Description of the task - Set down every entry exactly as it stands, omitting any picture.

Record extracts -

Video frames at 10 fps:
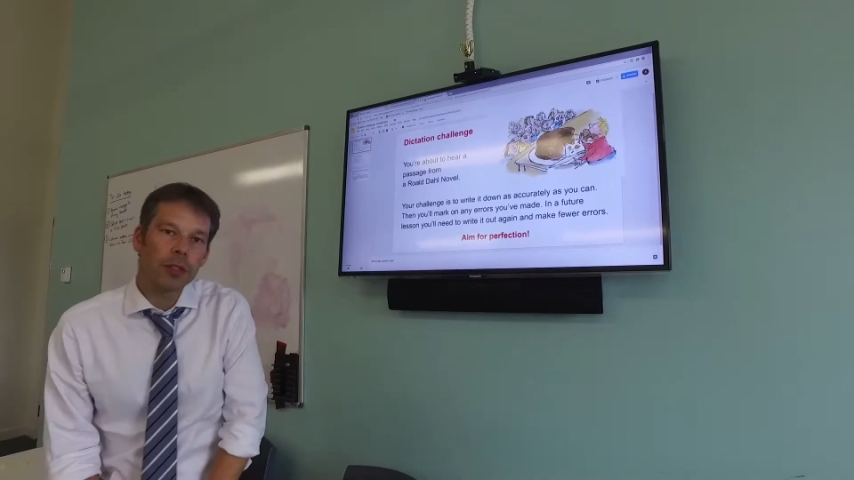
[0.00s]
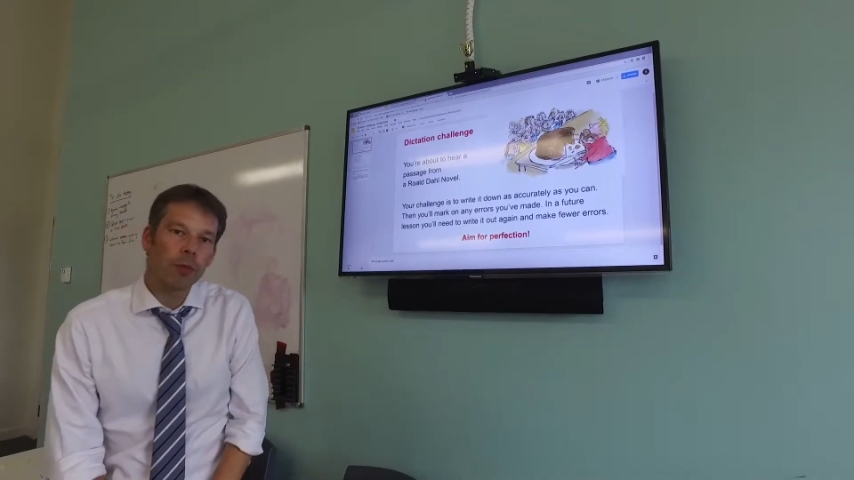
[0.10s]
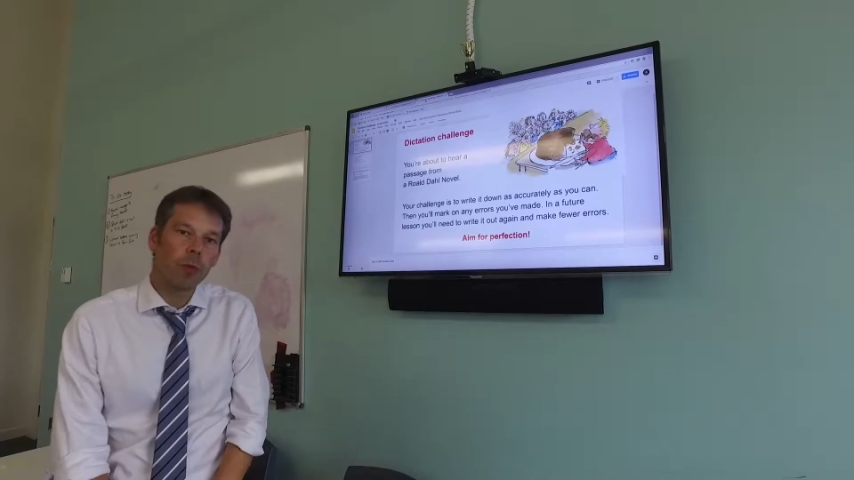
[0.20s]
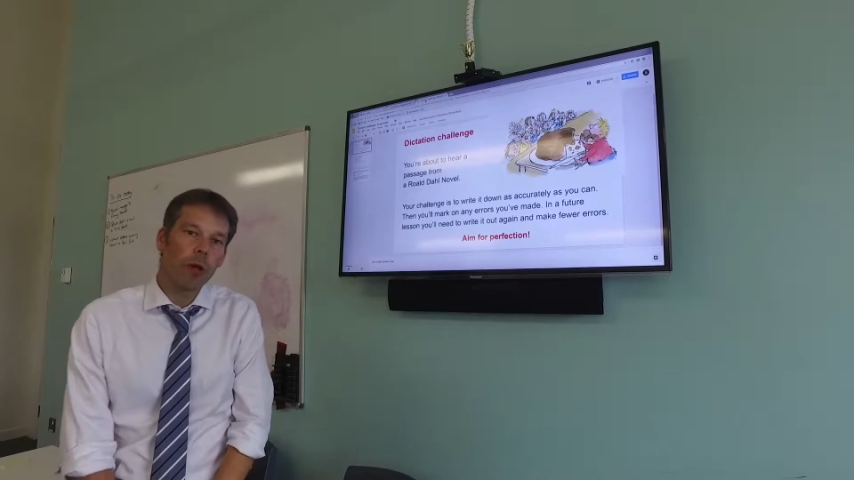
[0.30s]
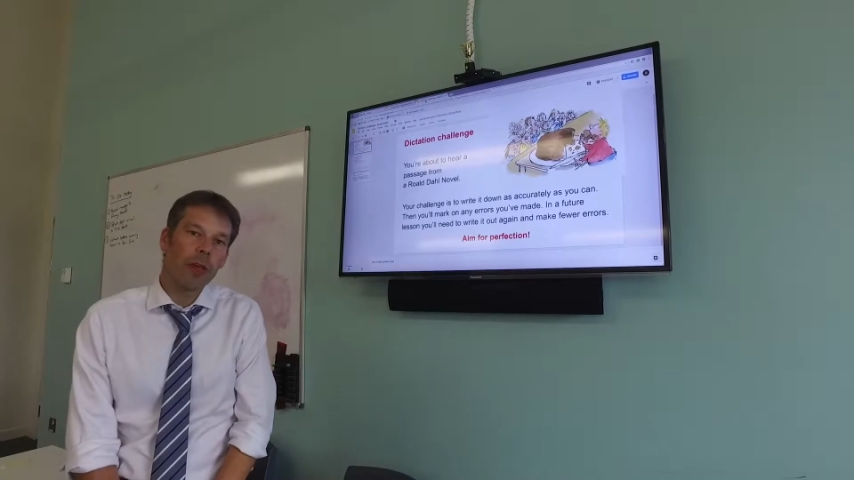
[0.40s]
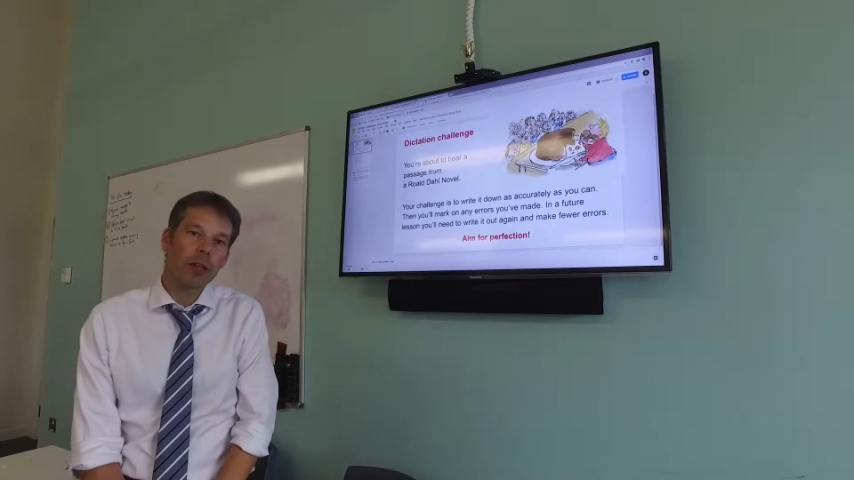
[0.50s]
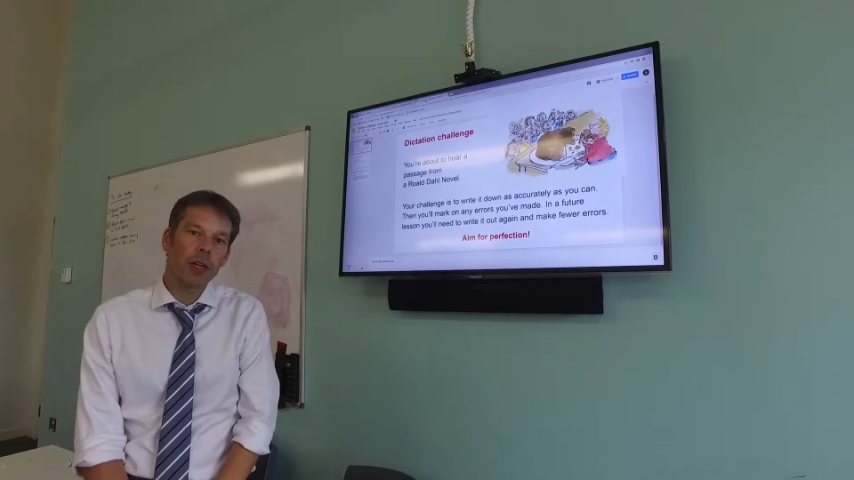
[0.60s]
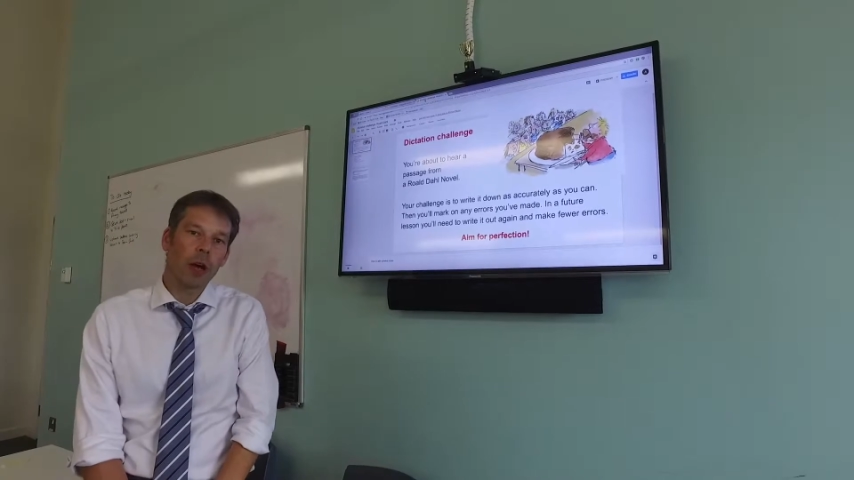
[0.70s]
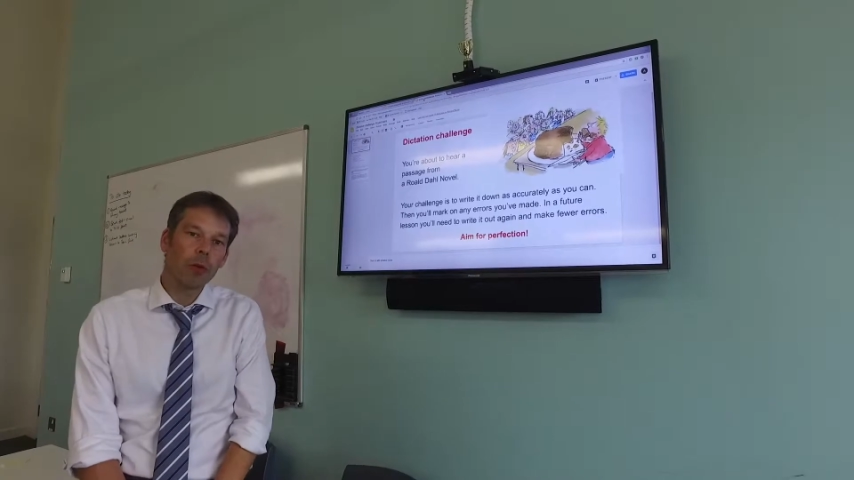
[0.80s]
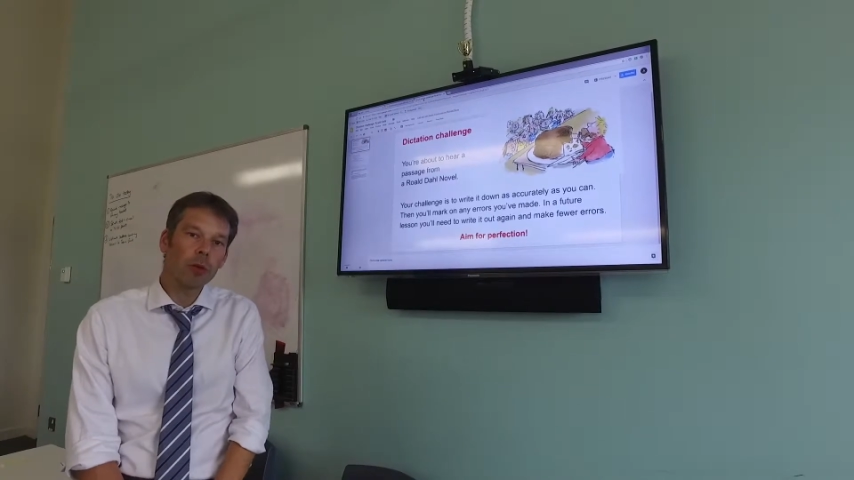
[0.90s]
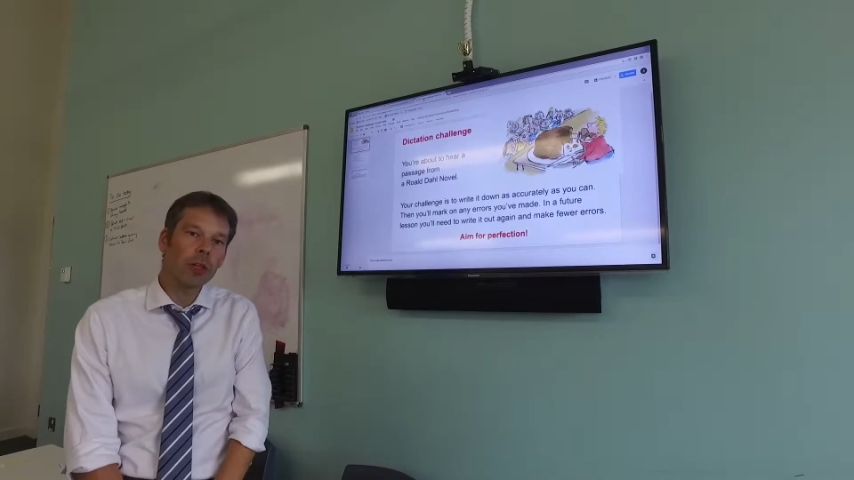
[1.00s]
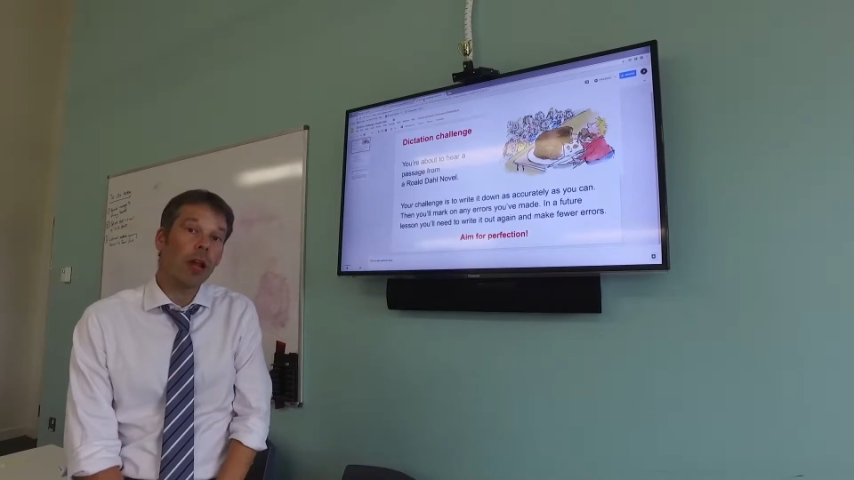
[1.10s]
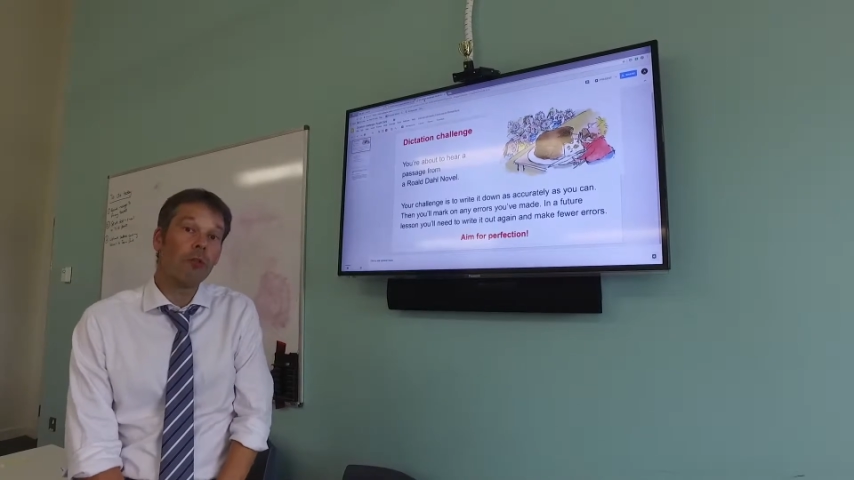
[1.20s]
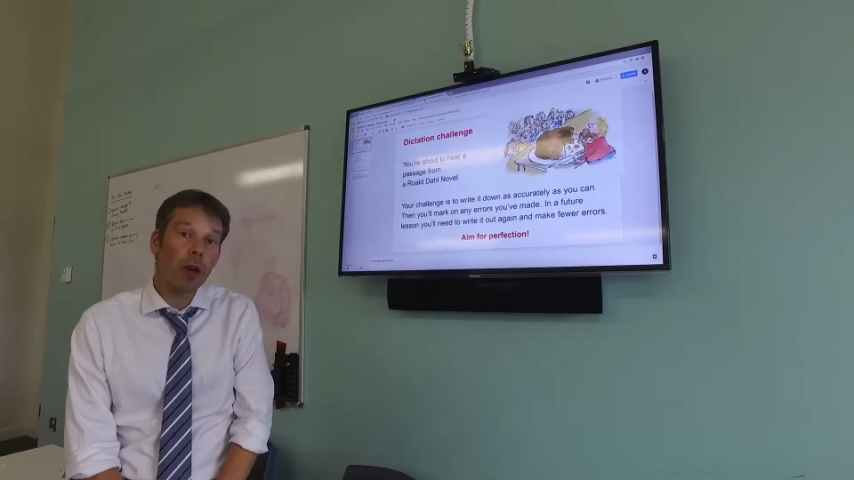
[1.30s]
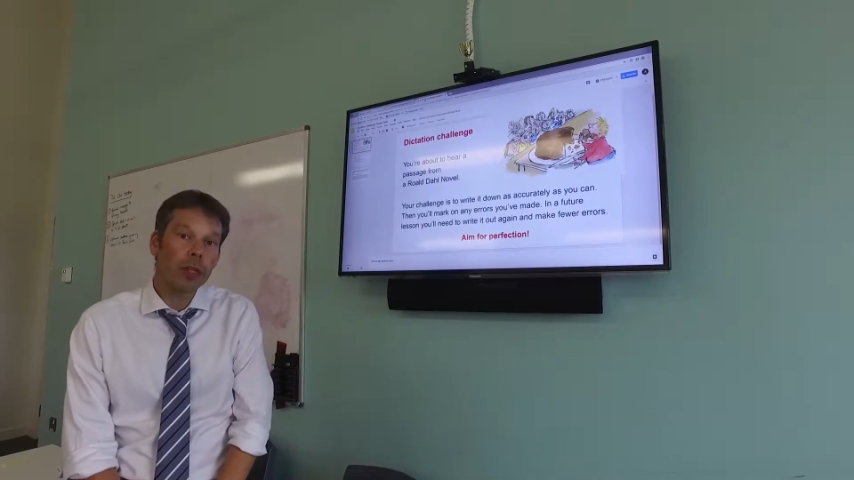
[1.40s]
to what they're told
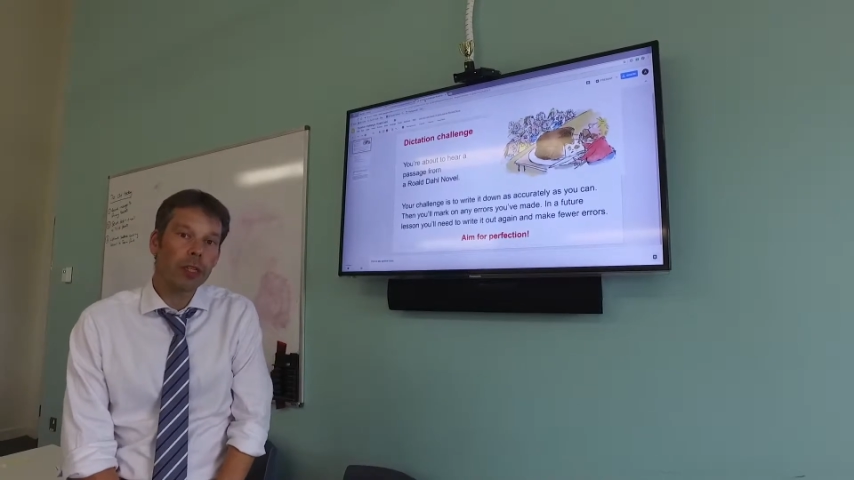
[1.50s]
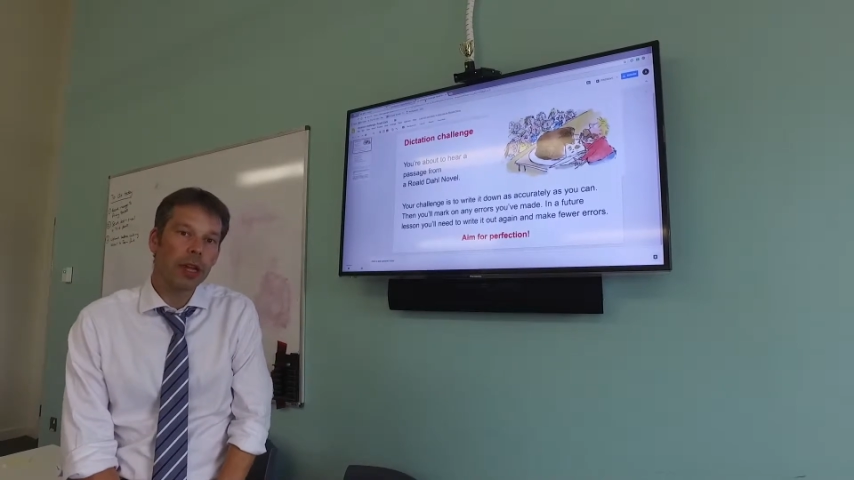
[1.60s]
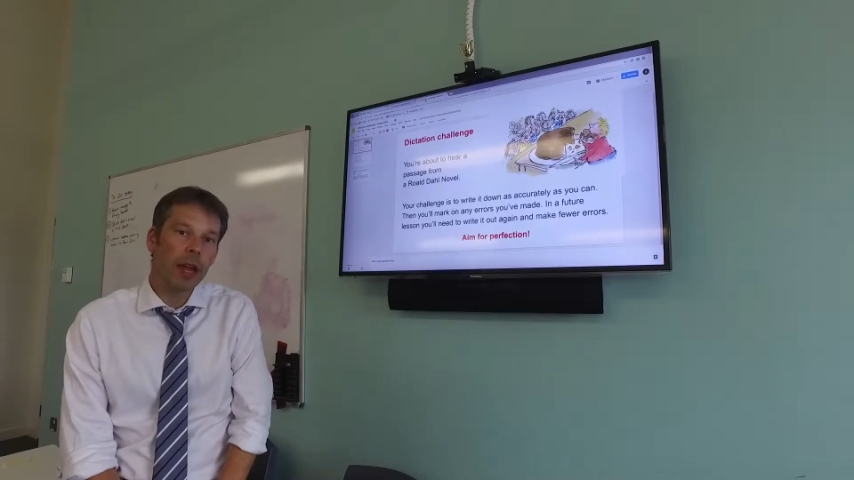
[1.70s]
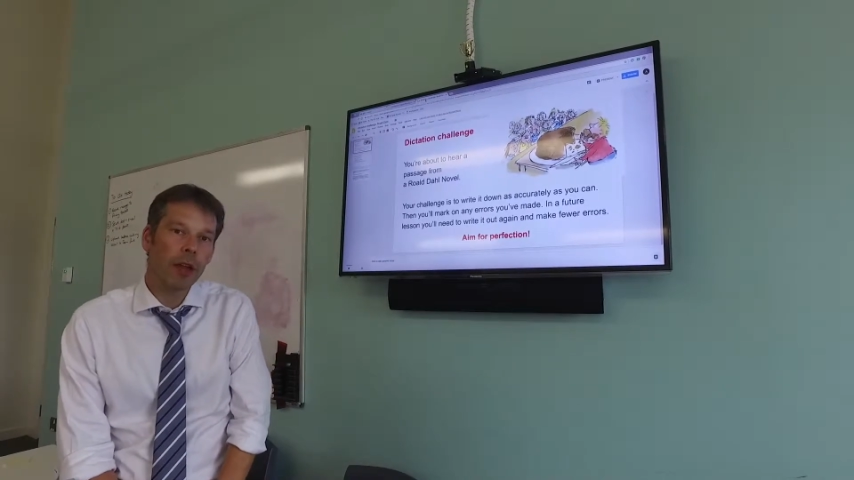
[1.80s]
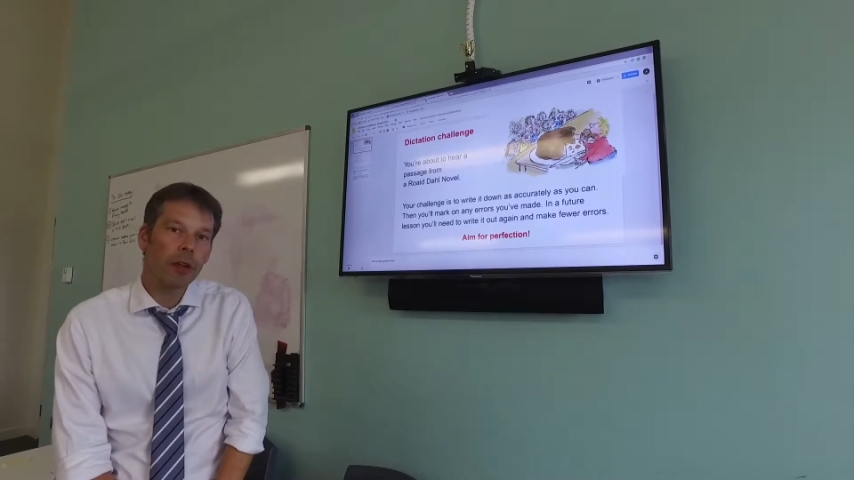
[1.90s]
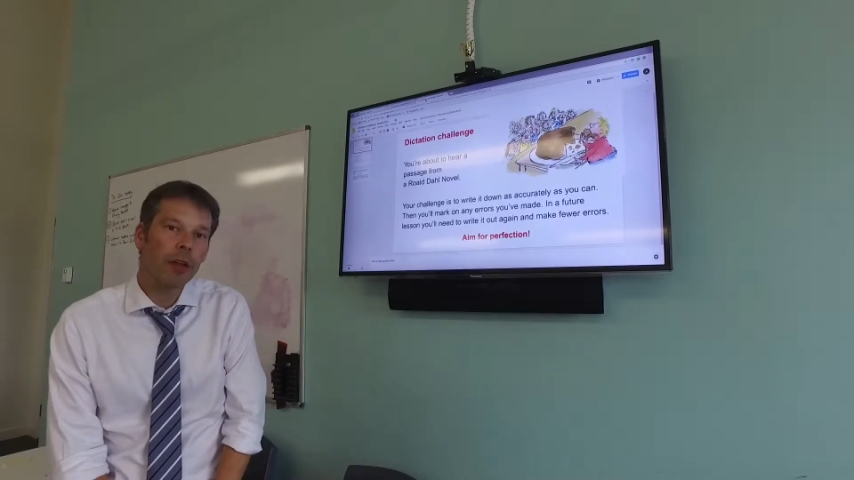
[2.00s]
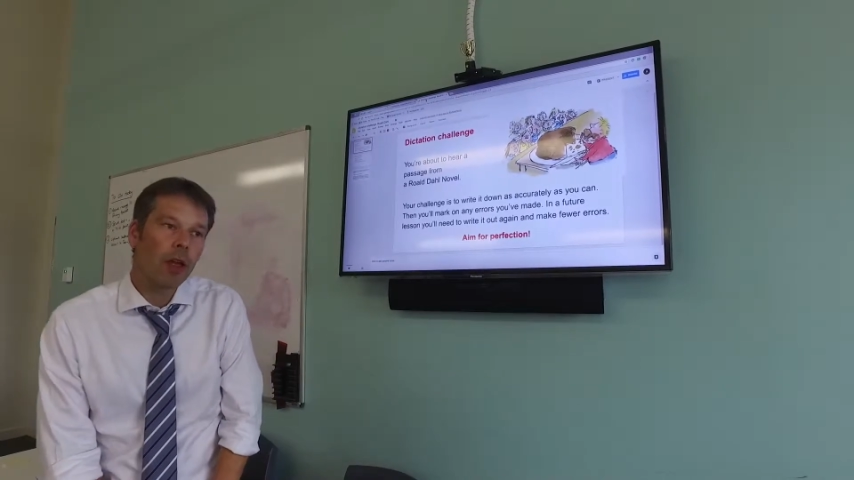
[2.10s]
and write it down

Written response -
Video frames at 10 fps:
[0.00s]
[0.10s]
[0.20s]
[0.30s]
[0.40s]
[0.50s]
[0.60s]
[0.70s]
[0.80s]
[0.90s]
[1.00s]
[1.10s]
[1.20s]
[1.30s]
[1.40s]
to what they're told
[1.50s]
[1.60s]
[1.70s]
[1.80s]
[1.90s]
[2.00s]
[2.10s]
and write it down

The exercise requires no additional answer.